The forest-tree problem comes up a lot in writing. Your prose is tight, the characters strongly drawn, but what’s the big picture? Where is the story going? Regardless of where you are in a project — beginning, middle or end — this prompt asks you to put down in several levels of compression a summary of what you are doing, or plan to do. The goal is helping you focus and stay on point — or to change the point, if, say, you seem to be sliding in a direction different from the one in which you began. Such change is fine, in fact it can be fabulous for the energy of a project for it to take unexpected turns. Because meandering is natural to the writing process, it is useful for many writers to periodically stop and do an overview, to make sure the whole has the coherence they want.
PROMPT
1. Write a paragraph describing your project, where you are in the writing process and where you want to get this month (or week, or year).Â
2. Write a single, tight sentence about the project that includes a title (even if it’s a working title), the setting, and the most important character or characters.
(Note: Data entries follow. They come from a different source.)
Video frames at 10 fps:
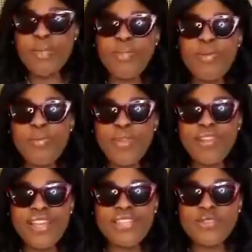
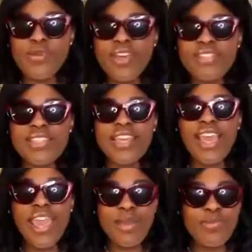Premiere Lace Wigs, they
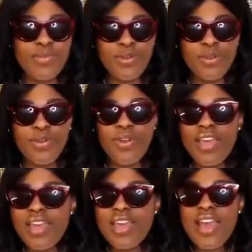came through.
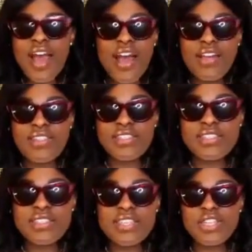This
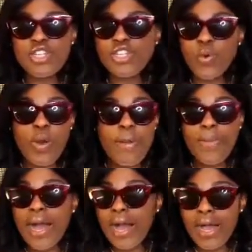is the short
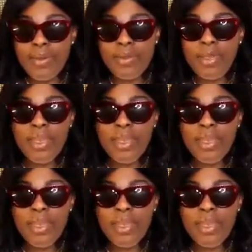bob,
3. List three things you need to work on. These could be writing tasks on any scale: a page goal, developing a particular character, purging cliches, addressing a pervasive technical issue such as tense or point of view, writing a missing chapter, adding flashbacks, eliminating needless repetitions. Be ambitious here but not absurdly so.
4. After you've done some of that work, you might want to go back to the single sentence and try to turn it into a "pitch" and to the paragraph and try to turn it into your fantasy jacket copy. Let these documents remain alive, changing them as the project evolves.